1 Kasım Genel Seçim sonuçlarının partilere verdiği cevap?
Önce iktidar partisinden, yani tek başına hükümeti kurmaya yetecek kadar oy alan AK Parti'den başlayalım...
Kendisine verilen bu kredinin sınırsız olduğu zehabına kapılamamalı, her iki kişiden birisinin oyunu aldım diye diğer geride kalan yüzde 50’yi görmezden gelmemelidir. Kucaklayıcı bir dil geliştirmeli. Endişesi olan insanların bu endişelerini giderecek bir yöntem ve üslup benimsemeli. Memleketin bütün meselelerinin artık sorumluluğunu almıştır. Yani 280 civarında bir vekil beklerken bunun 30-40 fazlası bir sandalyeye sahip olduktan sonra bunun bu işin bir bahanesi de kalmamıştır. Memleketin çözüm bekleyen bütün sorunlarına el atmalıdır. Başta Kürt meselesi olmak üzere bunu dışında ekonomik sorunlar ciddi bir boyuttadır. Gelir dağılımında ciddi bozukluklar var. Ekonomik olarak çok ciddi zarar gören özellikle orta kesim var. Asgari ücretle ilgili bir sözleri vardı, bunu da hatırlatmak isterim. Bizim ekonomik olarak bazı taleplerimiz olacak biz bunu pek yakın bir zaman da kamuoyuyla da paylaşacağız.

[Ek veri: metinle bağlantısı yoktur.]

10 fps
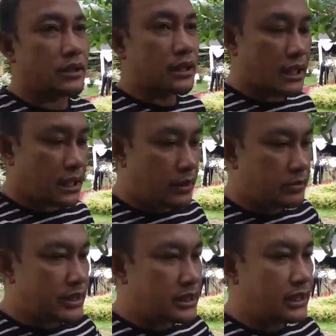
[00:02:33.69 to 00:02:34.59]
So ang
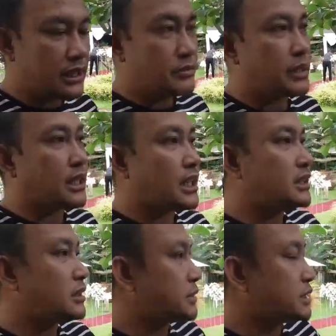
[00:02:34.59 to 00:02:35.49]
gagawin minsan nila,
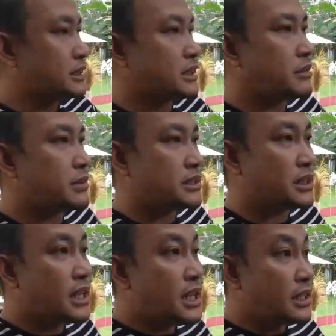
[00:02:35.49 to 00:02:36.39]
magrerenta pa sila sa labas
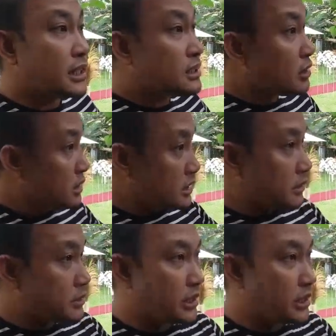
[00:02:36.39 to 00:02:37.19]
ng sound system.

Asgari ücretin 1300 liraya çıkarılmış olması iyi bir şey. Yalnız bize göre asgari ücreti mutlak surette vergiden de arındırılması gerekir. Yani asgari ücretten hiçbir vergi alınmaması gerekir. Kâğıt üzerinde çok kazanandan çok vergi alınıyor diye bir düzenleme var ama aslında fiiliyatta gerçekte vergi yükü dar gelirlilerin sırtındadır. Ücretlilerin sırtındadır. Bunun mutlaka düzeltilmesi gerekir. Hatta belki negatif vergi diyebileceğimiz bir vergi sistemine geçiş olmalıdır. Bu şu demektir. Varlıklı olan insanlardan toplanılan vergilerin bir kısmının kendi geçimini sağlayamayan vatandaşlara devlet tarafından ödenmesidir. Yani asgari ücretlilerin dar gelirlilerin vergi vermesi bir tarafa devletin onlara bir katkı sunması gerekir diye düşünüyoruz. Bunun daha detaylısını kamuoyuyla paylaşacağız.
Diğer partilere gelince;
Bu seçim sonuçlarının en önemlilerinden bir tanesi de şu demiştim: Memlekette bir muhalefet boşluğu var. Normal şartlarda iktidar yıpratıcıdır fakat ne hikmetse Türkiye’de muhalefet güç kaybediyor. Muhalefet inandırıcı olamıyor. Muhalefet proje geliştiremiyor. Muhalefet hükumetin politikalarından ziyade bazı şahıslarla veya şahıslara karşıtlık üzerinden bir muhalefet geliştirdiği için muhalefet edemiyor. Topluma da umut olamıyor, bir katkı da sunamıyor. Belki de bu noktada muhalefetin de topluma ümit verebilmesi için veya yanlış gördüğü hükumetpolitikalarını düzeltmek, adil olmadığını düşündüğü noktalarda onu adalete zorlamak için bir adım atması gerekiyor ve bu duruma çok ciddi kafa yorması gerekiyor.